A Temporal Ethos: Secular Time, History, and Self

Sunday, March 16, 2014
Chairman's (Omni Shoreham)
Rosa Norton , Anthropology, University of California - Berkeley
In this paper I will explore engagements with temporality and Spain’s Islamic past amongst the Murabitun, a community of converts in Granada, Spain. As a point of contestation, an object of study, and a matter of bodily practice, time and temporality are emerging in contemporary Granada as salient points along which to challenge secular normativities.
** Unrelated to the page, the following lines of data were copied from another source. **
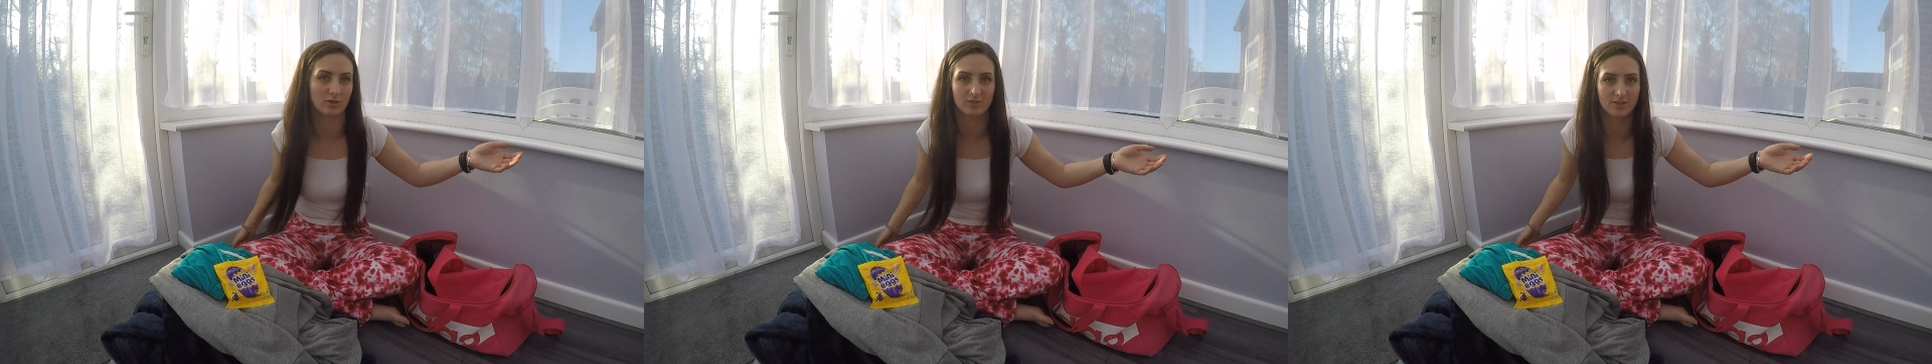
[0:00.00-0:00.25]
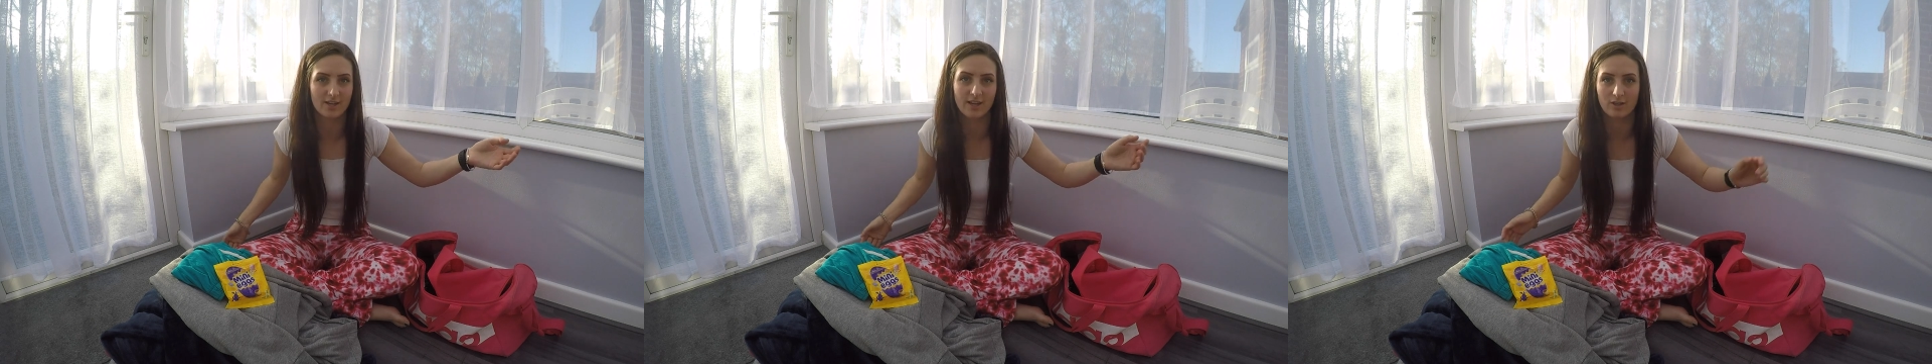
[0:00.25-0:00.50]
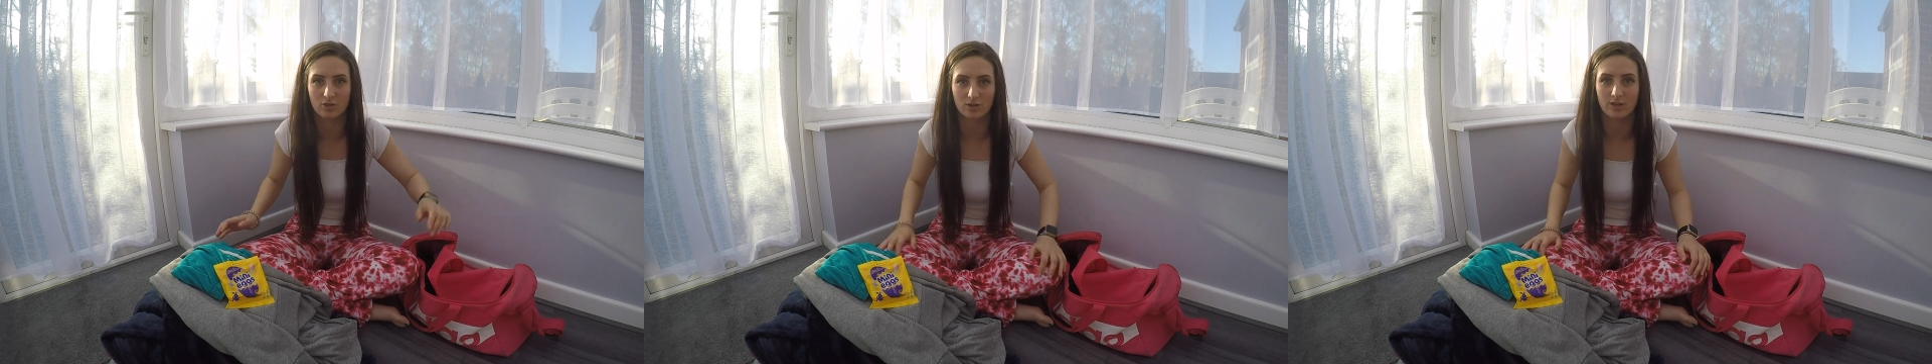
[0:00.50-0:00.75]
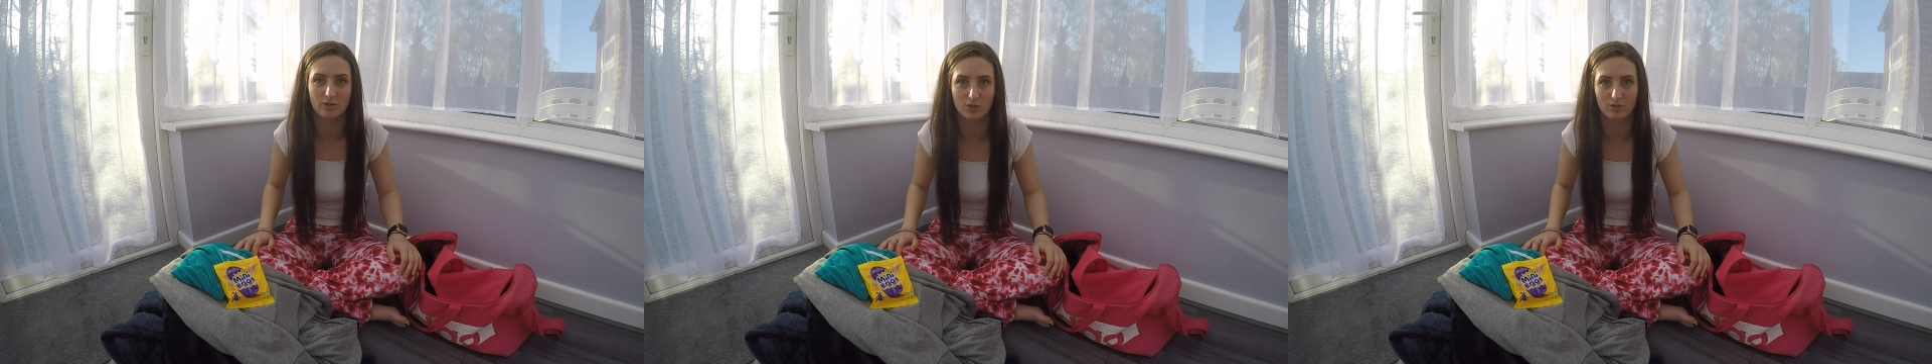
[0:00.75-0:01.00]
on stage
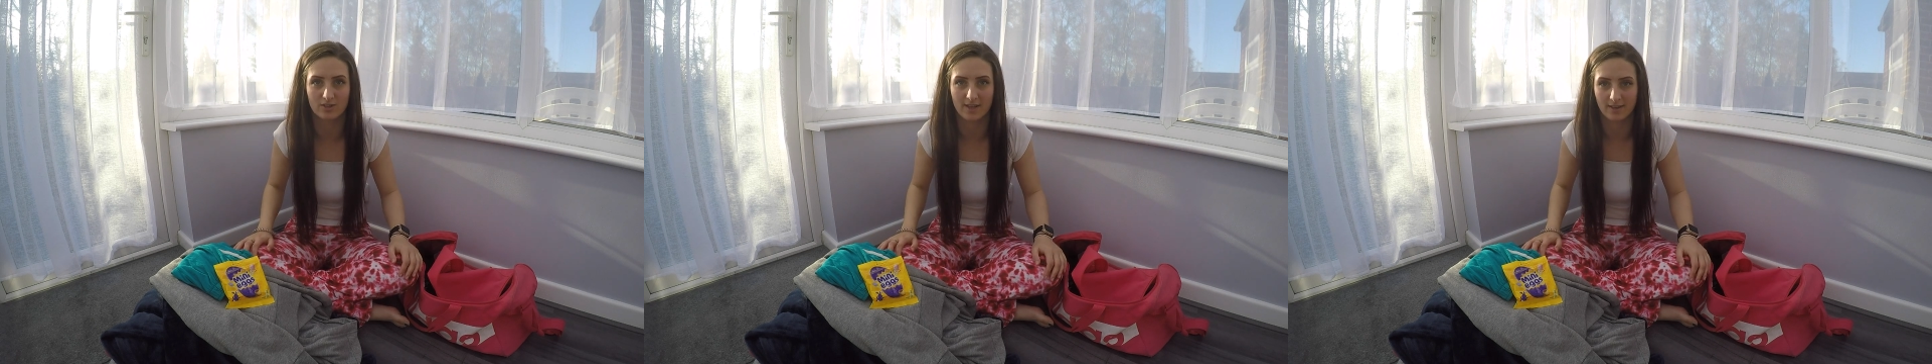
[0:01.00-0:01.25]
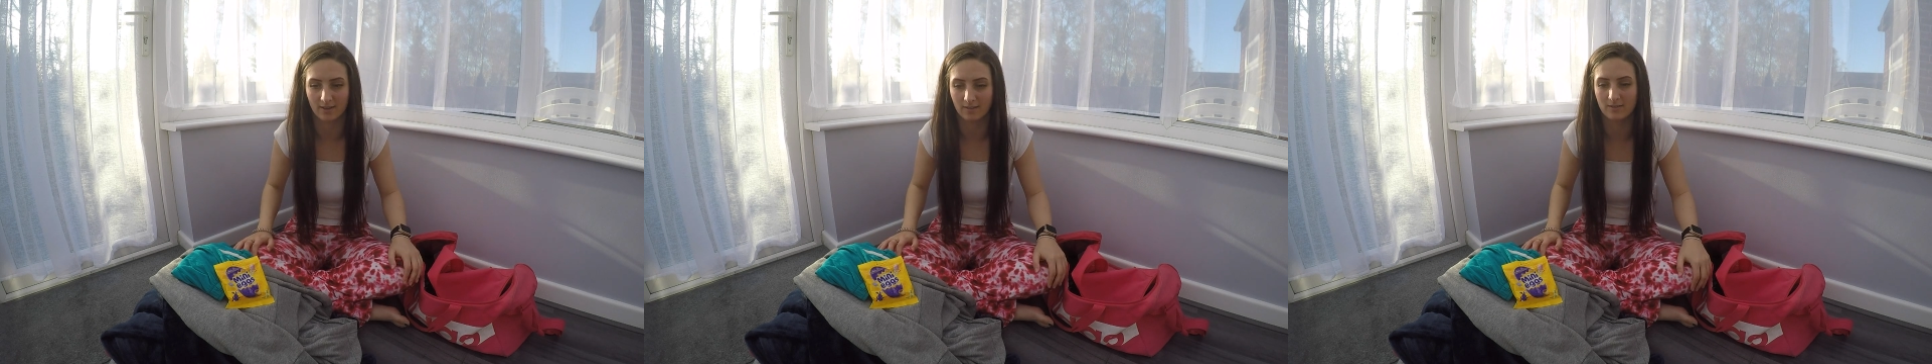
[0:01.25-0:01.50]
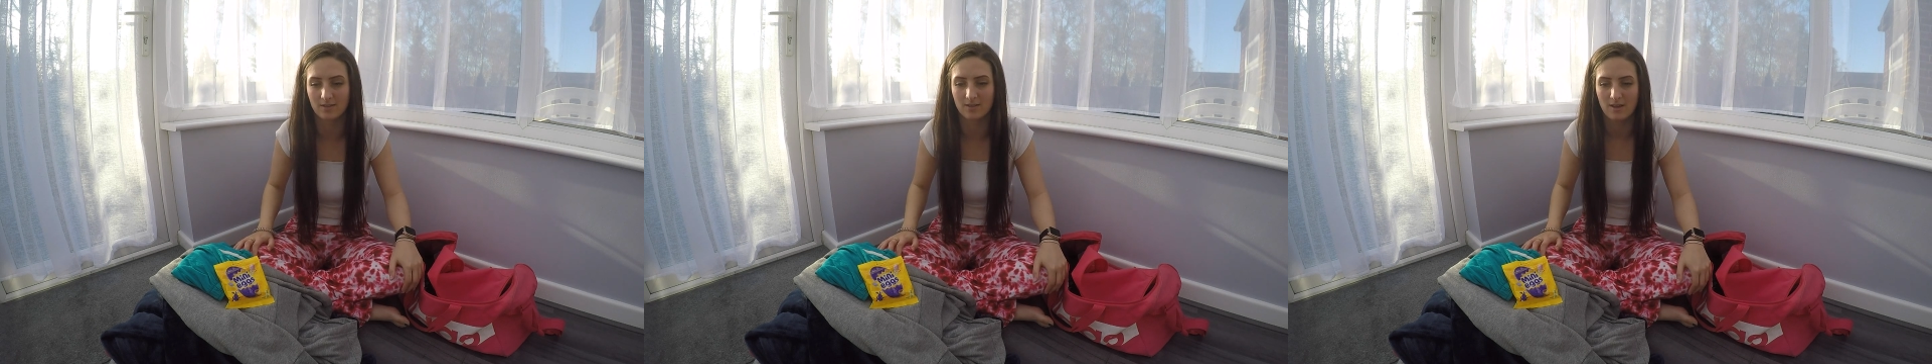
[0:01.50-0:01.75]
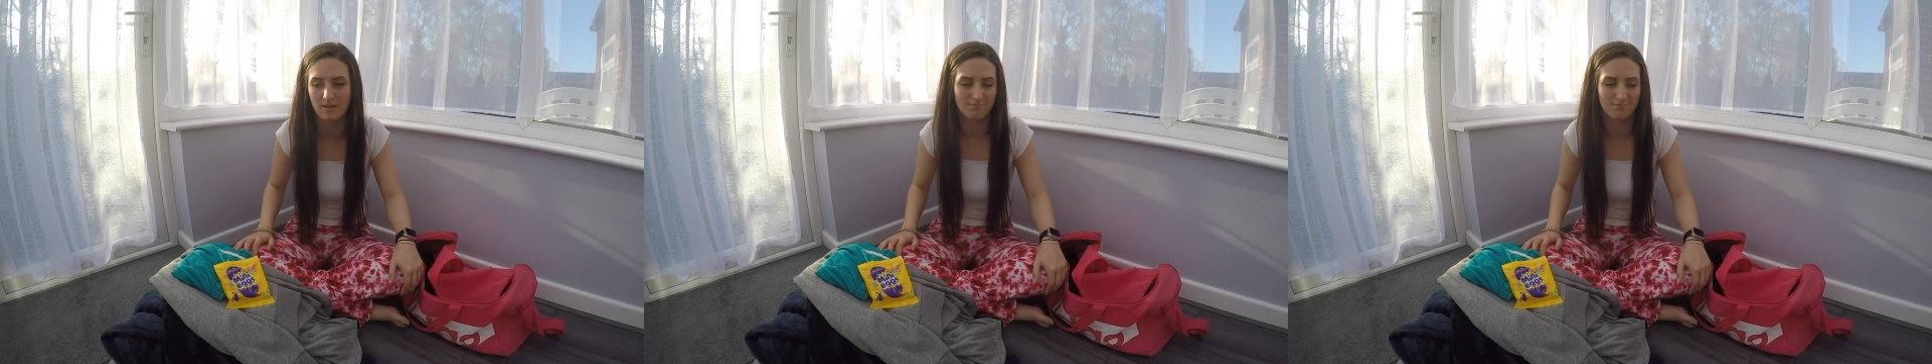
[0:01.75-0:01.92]
in 2 seconds.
As I will try to show, such an intervention is oriented around the perception, recognized by scholars such as E.P. Thompson, Reinhart Koselleck, and Michel de Certeau, that inhabiting a secular, modern subjectivity involves distinctive ways of organizing, experiencing, and valuing time. Critical of the effect progressive, secular models of time can have on the self, Murabitun engage with various aspects of the Islamic tradition in an effort to insert themselves into a different temporal stream. One such intervention, for instance, involves an extended consideration on the part of one woman in the community to read and reflect on the writings of the fourteenth-century North African scholar Ibn Khaldun. History–its very narrative form–becomes a site of productive contestation, inflected in particular ways by Spain’s positioning within Europe as a country with a significant Islamic tradition. How might we understand the claims being made about the link between subjectivity and temporality? How is the presumption to a stable, secular European future undermined, not only through a memory of an Islamic past but through the very act of historiography itself? How are historiography and everyday practice seen to be intimately related, and to what effect?